[ASSIGNMENT]
No pictures, please: print exactly the lines from the one that contains "[3.00-4.00s]" through the last line of the listing.

[INFORMATION]
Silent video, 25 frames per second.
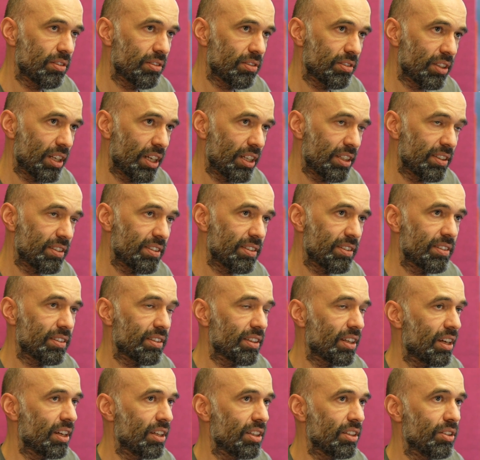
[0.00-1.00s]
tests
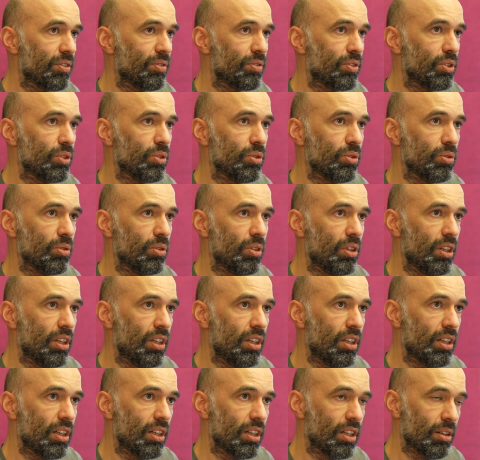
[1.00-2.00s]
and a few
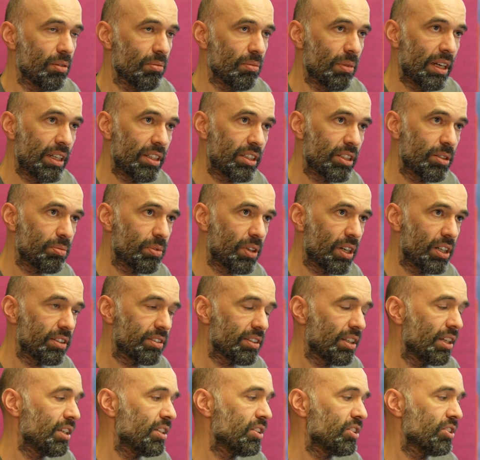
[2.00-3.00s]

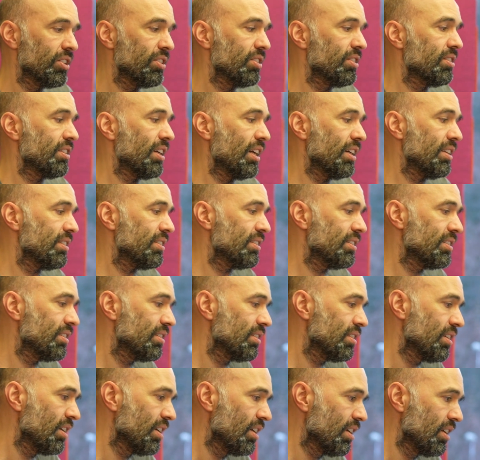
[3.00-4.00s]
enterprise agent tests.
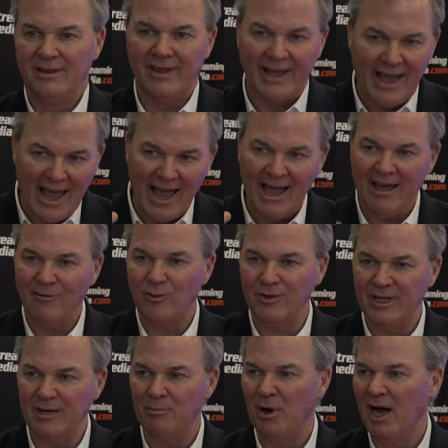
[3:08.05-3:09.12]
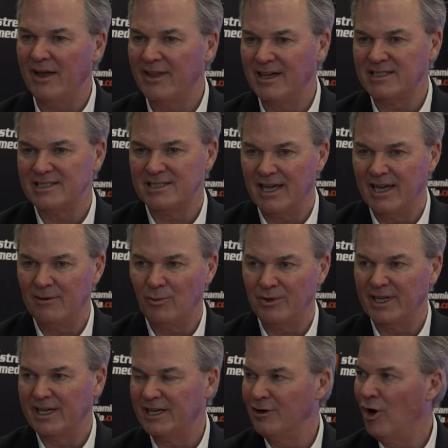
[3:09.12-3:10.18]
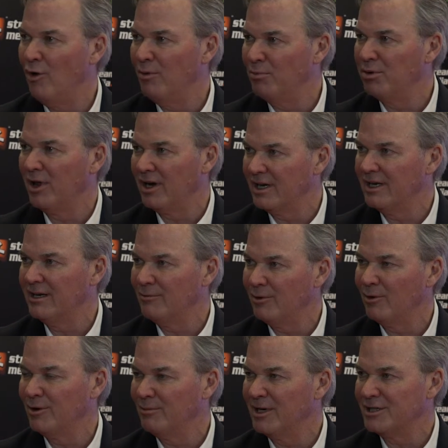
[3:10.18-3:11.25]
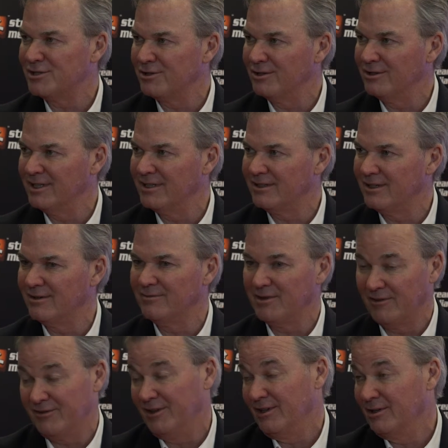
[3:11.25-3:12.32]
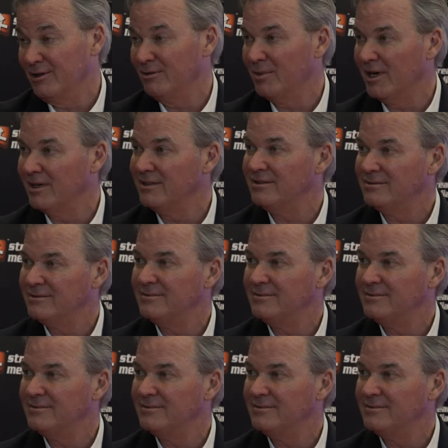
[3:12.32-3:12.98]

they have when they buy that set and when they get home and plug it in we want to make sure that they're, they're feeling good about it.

[EXERCISE SOLUTION]
[3.00-4.00s]
enterprise agent tests.
[3:08.05-3:09.12]
[3:09.12-3:10.18]
[3:10.18-3:11.25]
[3:11.25-3:12.32]
[3:12.32-3:12.98]

they have when they buy that set and when they get home and plug it in we want to make sure that they're, they're feeling good about it.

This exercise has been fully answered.